In 
            seltener Eintracht hatten Publikum und Kritiker die junge, in Algerien 
            aufgewachsene Souad Massi 1999 bei der Veröffentlichung ihres 
            Album-Debüts "Raoul" gefeiert. Die CD brachte ihr eine 
            Nominierung als beste Nachwuchskünstlerin bei den "World 
            Music Awards" ein. Besonders beeindruckt zeigten sich die Kritiker 
            von der undogmatischen Art ihres Umgangs mit unterschiedlichen Richtungen 
            und der fehlenden Möglichkeit, sie auf einen bestimmten Stil 
            festzulegen. Galt sie den einen als Chanson-Interpretin, war sie für 
            die nächsten ein neuer Stern am Himmel des Folk-Rock, andere 
            wiederum meinten in ihr eine Kollegin arabisch-stämmiger Weltmusik-Stars 
            wie Natacha Atlas zu sehen. 
          Die 
            Musik der jungen Souad Massi ist wie eine Kreuzfahrt zu den Hafenstädten 
            des Mittelmeeres. "Deb" (Gebrochenes Herz), so der Titel 
            ihres neuen, zweiten Albums, beginnt vermutlich in ihrer algerischen 
            Heimat, vielleicht im ehrwürdigen Oran, mit einer elegischen 
            Ballade, doch schon im zweiten Song ("Ghir enta"/ Ich liebe 
            nur dich) setzen wir zur spanischen Küste über, wo die arabischen 
            Streicher zunächst auf eine einzelne Flamenco-Gitarre und einen 
            luftigen Rumba-Rhythmus treffen, später auf eine ganze Gruppe 
            andalusischer Gitanos und ihren feurigen Gypsy-Pop.
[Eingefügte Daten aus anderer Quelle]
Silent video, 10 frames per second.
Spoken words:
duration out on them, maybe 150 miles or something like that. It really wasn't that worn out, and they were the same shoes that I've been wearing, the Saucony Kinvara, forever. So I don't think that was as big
Zur Musik der 
            spanischen und französischen Roma kehrt Massi auf "Deb" 
            immer wieder zurück.
          Die 
            Reise führt im weiteren Verlauf des Albums nach Marseille, wo 
            Musiker wie Khaled oder Cheb Mami aus der Verbindung arabischer Popmusik 
            und französischem Chansons ein eigenes Genre schufen, dem nun 
            auch Souad Massi ihren Tribut zollt. Man mag sich dann vorstellen, 
            wie sie in Paris der großen westafrikanischen Gemeinschaft begegnet, 
            deren Rhythmen die Grundlage für "Yawlidi" (Mein kleiner 
            Junge) bildet, aber auch auf Songwriter-Kolleginnen, die Patinnen 
            so introvertierter Gitarren-Chansons wie "Le Bien et le Mal" 
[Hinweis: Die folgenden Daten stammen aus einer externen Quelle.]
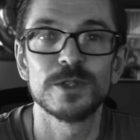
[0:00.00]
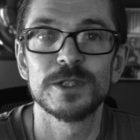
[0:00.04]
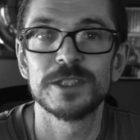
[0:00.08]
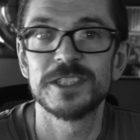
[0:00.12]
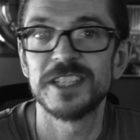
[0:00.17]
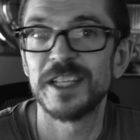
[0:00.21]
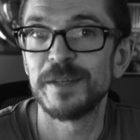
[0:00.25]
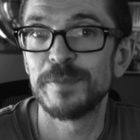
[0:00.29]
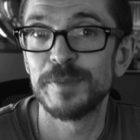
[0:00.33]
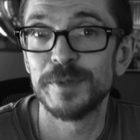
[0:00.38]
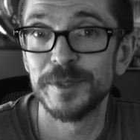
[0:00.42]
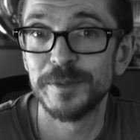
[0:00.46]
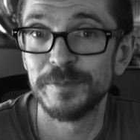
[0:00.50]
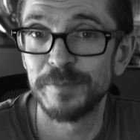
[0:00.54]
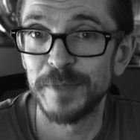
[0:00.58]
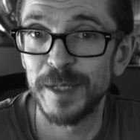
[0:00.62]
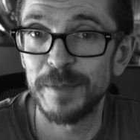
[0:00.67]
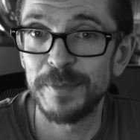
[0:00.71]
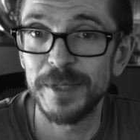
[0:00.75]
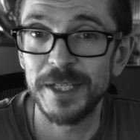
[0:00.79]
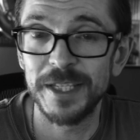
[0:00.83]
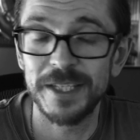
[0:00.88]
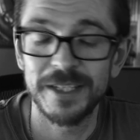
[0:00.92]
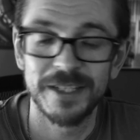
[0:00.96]
example,
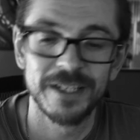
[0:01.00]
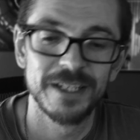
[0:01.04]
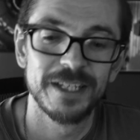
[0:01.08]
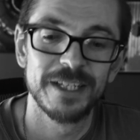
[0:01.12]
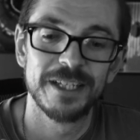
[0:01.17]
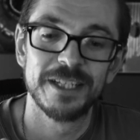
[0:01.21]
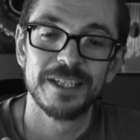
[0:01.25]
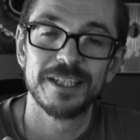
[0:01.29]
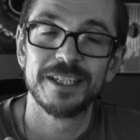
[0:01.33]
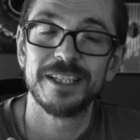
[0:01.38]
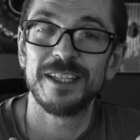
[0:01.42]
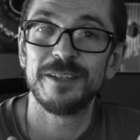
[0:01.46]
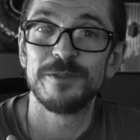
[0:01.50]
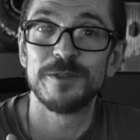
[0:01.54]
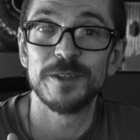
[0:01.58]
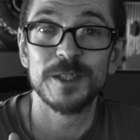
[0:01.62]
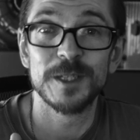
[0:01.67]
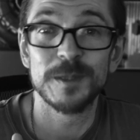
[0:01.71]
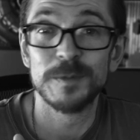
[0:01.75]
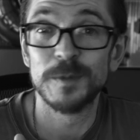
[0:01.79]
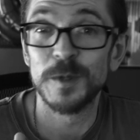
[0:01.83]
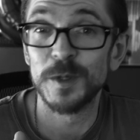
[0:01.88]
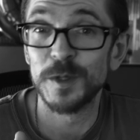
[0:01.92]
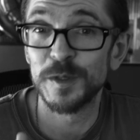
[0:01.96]
maybe if
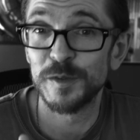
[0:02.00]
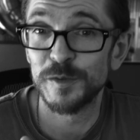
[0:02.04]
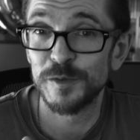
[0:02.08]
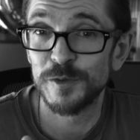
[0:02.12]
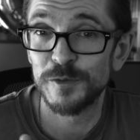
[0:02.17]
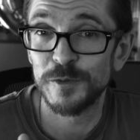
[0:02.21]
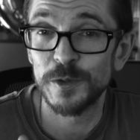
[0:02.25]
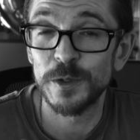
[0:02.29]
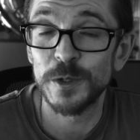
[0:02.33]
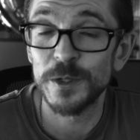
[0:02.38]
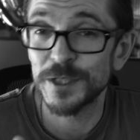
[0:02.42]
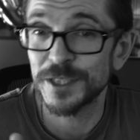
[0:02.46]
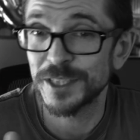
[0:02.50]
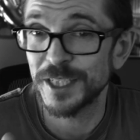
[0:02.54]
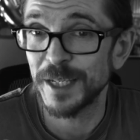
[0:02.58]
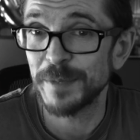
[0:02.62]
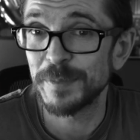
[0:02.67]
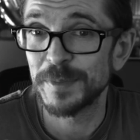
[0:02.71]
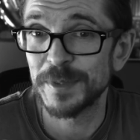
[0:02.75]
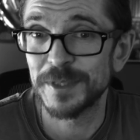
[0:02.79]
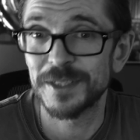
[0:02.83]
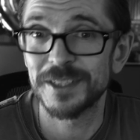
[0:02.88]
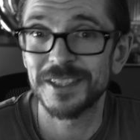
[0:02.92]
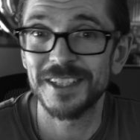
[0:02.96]
there's more than 4
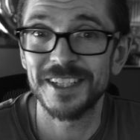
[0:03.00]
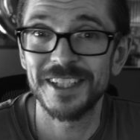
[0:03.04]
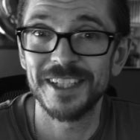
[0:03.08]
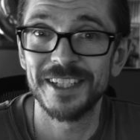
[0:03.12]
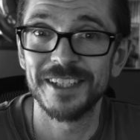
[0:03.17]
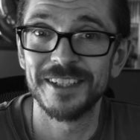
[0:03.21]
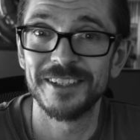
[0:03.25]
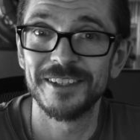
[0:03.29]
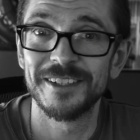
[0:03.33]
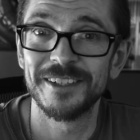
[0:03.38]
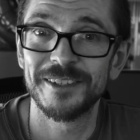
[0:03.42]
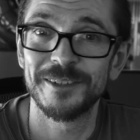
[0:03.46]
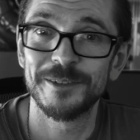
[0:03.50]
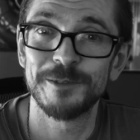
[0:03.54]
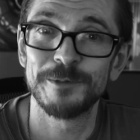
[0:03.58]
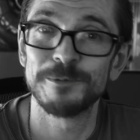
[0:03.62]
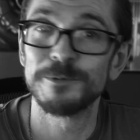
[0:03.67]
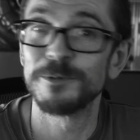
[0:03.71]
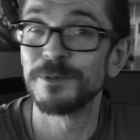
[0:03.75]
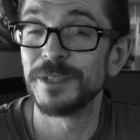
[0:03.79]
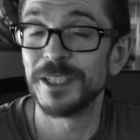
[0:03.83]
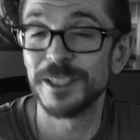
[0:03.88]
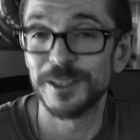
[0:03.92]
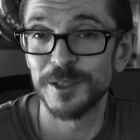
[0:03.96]
steps in
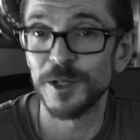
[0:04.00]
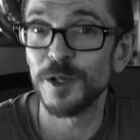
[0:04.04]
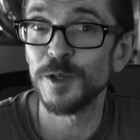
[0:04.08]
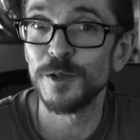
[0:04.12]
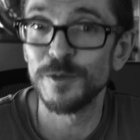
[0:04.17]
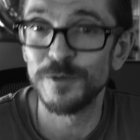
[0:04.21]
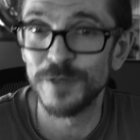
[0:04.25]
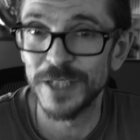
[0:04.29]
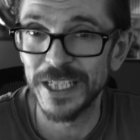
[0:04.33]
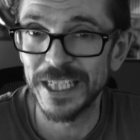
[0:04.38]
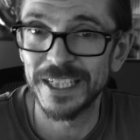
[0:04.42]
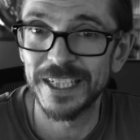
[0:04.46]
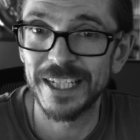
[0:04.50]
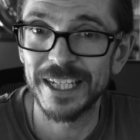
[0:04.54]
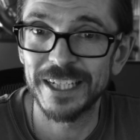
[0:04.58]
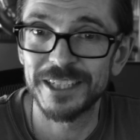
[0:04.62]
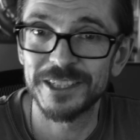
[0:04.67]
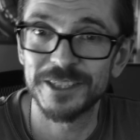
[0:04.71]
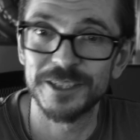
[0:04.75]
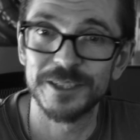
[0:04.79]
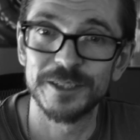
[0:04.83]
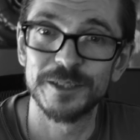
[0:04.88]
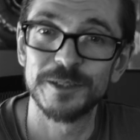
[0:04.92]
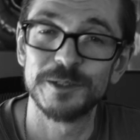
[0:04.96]
resolving an
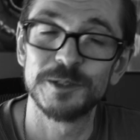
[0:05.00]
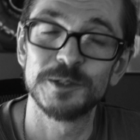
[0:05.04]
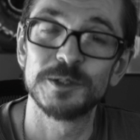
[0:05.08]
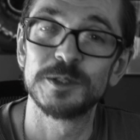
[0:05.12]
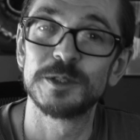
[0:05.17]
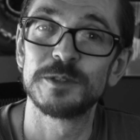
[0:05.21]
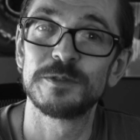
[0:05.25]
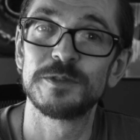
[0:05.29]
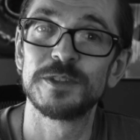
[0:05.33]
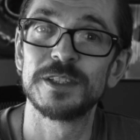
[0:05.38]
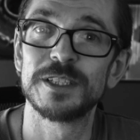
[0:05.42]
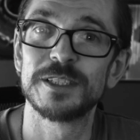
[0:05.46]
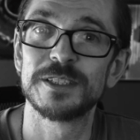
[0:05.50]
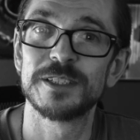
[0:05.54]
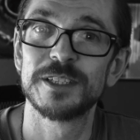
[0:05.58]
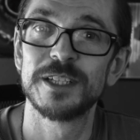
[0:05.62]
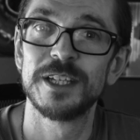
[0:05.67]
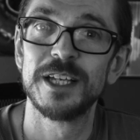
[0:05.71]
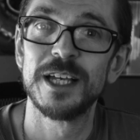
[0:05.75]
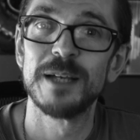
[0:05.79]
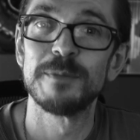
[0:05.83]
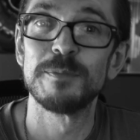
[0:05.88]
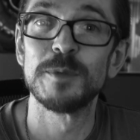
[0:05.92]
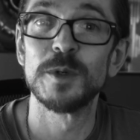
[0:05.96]
action, or if there's
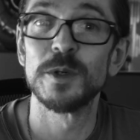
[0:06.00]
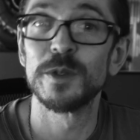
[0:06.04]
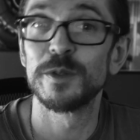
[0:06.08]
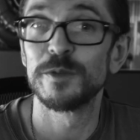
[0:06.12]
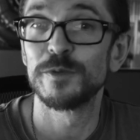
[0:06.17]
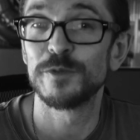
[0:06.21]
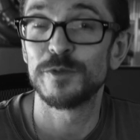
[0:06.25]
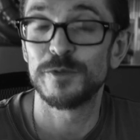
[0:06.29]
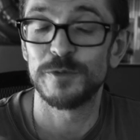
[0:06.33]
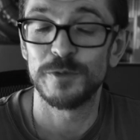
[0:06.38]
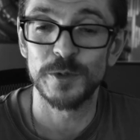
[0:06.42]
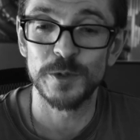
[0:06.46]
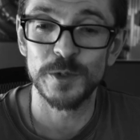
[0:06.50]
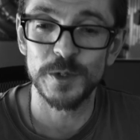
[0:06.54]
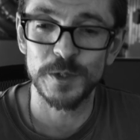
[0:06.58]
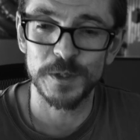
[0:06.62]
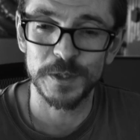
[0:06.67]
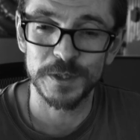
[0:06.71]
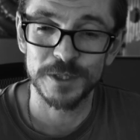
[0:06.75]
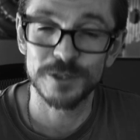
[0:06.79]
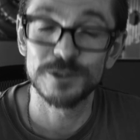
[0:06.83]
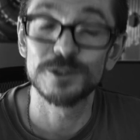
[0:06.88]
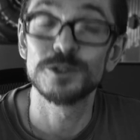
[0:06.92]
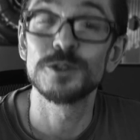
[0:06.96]
more than
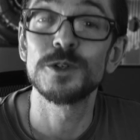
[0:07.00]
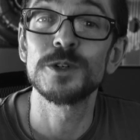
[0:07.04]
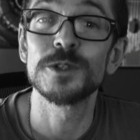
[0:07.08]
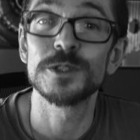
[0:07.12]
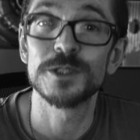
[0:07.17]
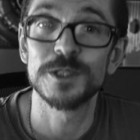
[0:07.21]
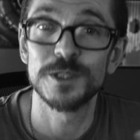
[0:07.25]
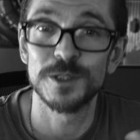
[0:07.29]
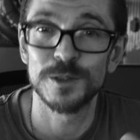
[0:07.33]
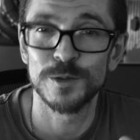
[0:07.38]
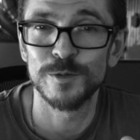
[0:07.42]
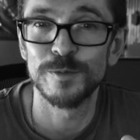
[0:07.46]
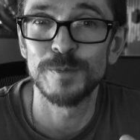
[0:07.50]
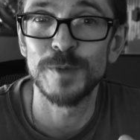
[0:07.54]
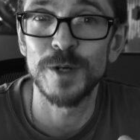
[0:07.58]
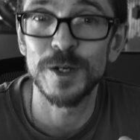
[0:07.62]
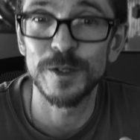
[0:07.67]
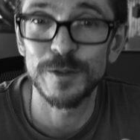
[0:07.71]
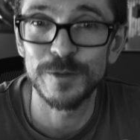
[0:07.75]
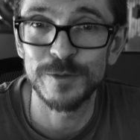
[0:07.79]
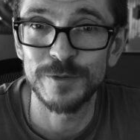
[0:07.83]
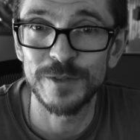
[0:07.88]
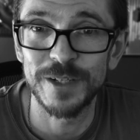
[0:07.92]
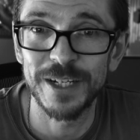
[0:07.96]
4 sources of
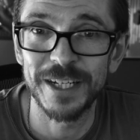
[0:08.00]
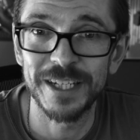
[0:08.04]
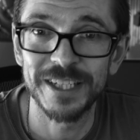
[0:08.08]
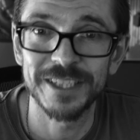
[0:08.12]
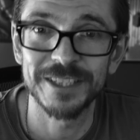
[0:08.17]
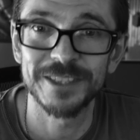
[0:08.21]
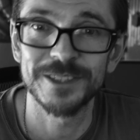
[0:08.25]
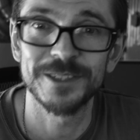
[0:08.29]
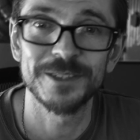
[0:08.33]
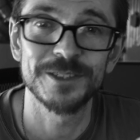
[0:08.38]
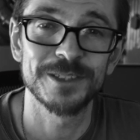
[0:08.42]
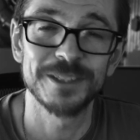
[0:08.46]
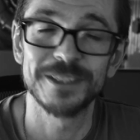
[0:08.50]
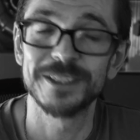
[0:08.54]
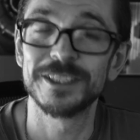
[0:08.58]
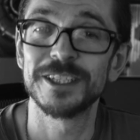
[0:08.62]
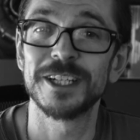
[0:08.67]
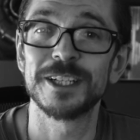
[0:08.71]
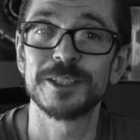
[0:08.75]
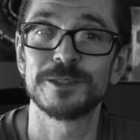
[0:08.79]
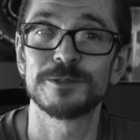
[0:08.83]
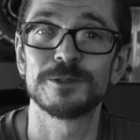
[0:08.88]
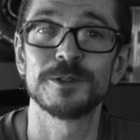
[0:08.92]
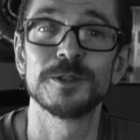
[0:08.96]
modifiers onto your
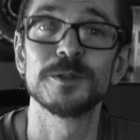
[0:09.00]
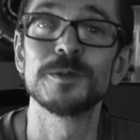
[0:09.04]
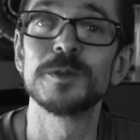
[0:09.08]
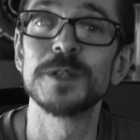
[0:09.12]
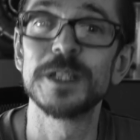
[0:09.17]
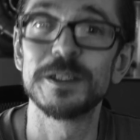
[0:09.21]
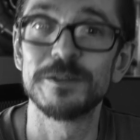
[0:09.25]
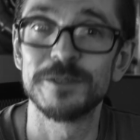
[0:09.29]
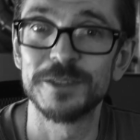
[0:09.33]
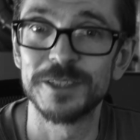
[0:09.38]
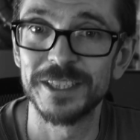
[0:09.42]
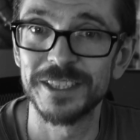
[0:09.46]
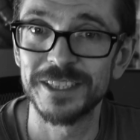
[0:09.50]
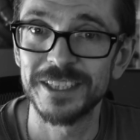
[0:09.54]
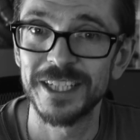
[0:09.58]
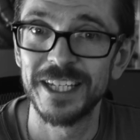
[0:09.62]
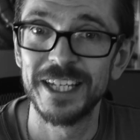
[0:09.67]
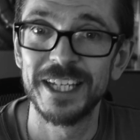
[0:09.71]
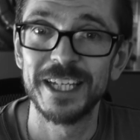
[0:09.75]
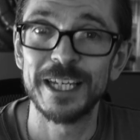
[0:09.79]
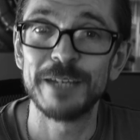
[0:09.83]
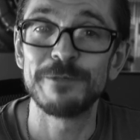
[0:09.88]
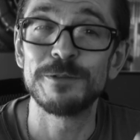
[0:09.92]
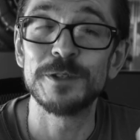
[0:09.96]
dice roll, or whatever it is,
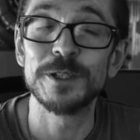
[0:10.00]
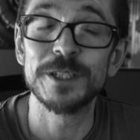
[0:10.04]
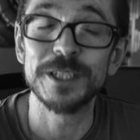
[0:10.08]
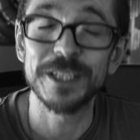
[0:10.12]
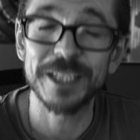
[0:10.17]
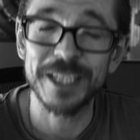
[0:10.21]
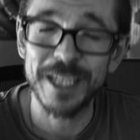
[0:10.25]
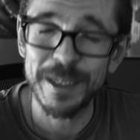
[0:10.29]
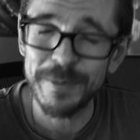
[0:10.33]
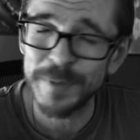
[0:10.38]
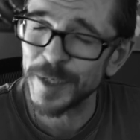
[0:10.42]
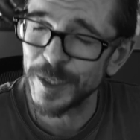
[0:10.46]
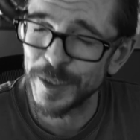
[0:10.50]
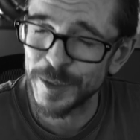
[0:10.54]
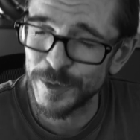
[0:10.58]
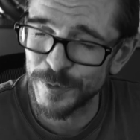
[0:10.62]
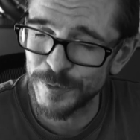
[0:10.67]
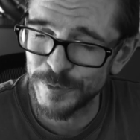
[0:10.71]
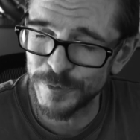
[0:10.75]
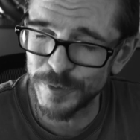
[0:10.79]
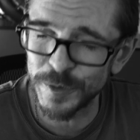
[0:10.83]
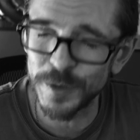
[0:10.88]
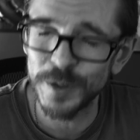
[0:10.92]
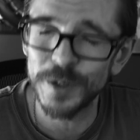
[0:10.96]
if you can keep it under
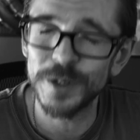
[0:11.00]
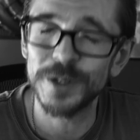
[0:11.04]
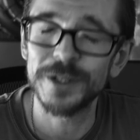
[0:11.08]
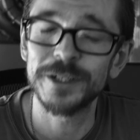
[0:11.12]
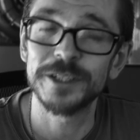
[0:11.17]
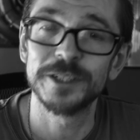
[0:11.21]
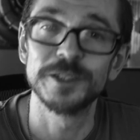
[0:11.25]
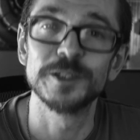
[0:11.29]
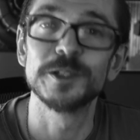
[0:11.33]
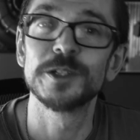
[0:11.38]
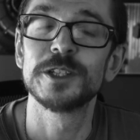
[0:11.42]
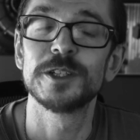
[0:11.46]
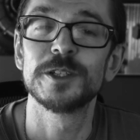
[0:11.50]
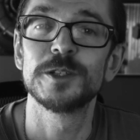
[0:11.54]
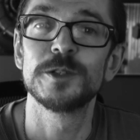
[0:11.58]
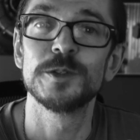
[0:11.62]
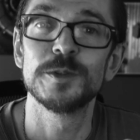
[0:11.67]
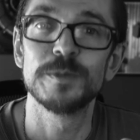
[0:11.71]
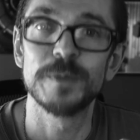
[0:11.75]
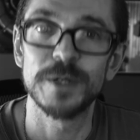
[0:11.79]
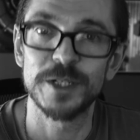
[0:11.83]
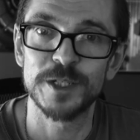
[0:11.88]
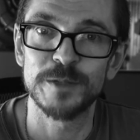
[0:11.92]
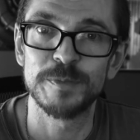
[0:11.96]
4, you're going to
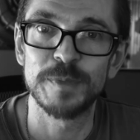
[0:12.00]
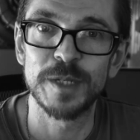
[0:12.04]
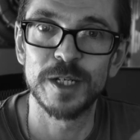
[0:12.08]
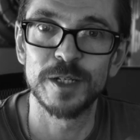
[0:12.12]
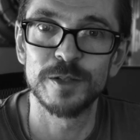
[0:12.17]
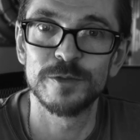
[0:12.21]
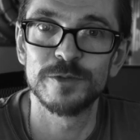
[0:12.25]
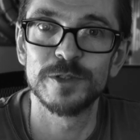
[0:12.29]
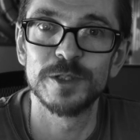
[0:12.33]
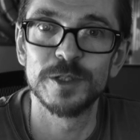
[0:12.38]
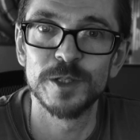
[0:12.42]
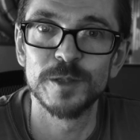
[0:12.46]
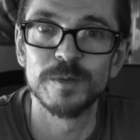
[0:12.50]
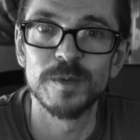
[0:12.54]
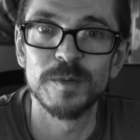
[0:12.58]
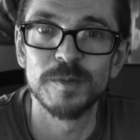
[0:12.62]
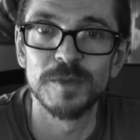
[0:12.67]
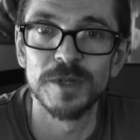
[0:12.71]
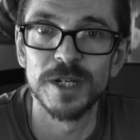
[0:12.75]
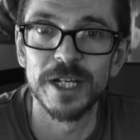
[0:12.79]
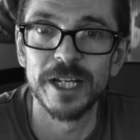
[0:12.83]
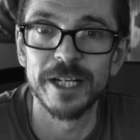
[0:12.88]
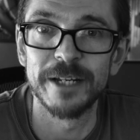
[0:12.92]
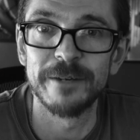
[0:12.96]
do much better for the human
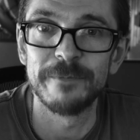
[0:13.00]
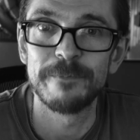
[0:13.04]
brain.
            (Das Gute und das Böse) oder "Moudja" (Die Welle) sein 
            könnten. 
          Doch 
            anders als die meisten dieser Kolleginnen mit ihren urban-distanzierten 
            Texten gibt Souad Massi ganz die verträumte Romantikerin, die 
            vor allem von der Sehnsucht, Leidenschaft und Liebe singt, oder umgekehrt 
            von gebrochenen Herzen und der Angst vor der Einsamkeit.
          "Du 
            bist der Einzige in meinem Herzen, du bist der Einzige, den ich liebe", 
            säuselt Souad Massi mit betörender Stimme, und es gibt nicht 
            eben viele Sängerinnen, denen man solcherlei Einfachlyrik nachsehen 
            würde. Doch ihre Stimme aus Samt und Seide ist von magischer 
            Anziehungskraft, unwillkürlich wogt man im Takt ihrer zarten 
            Melodien und lässt sich bereitwillig treiben.
          Und 
            erst nach dem abrupten Ende von "Deb" begreift man das Geschehen: 
            Souad Massi ist die Loreley der multikulturellen Moderne, der die 
            Menschen an allen Ufern des Mittelmeeres erliegen werden.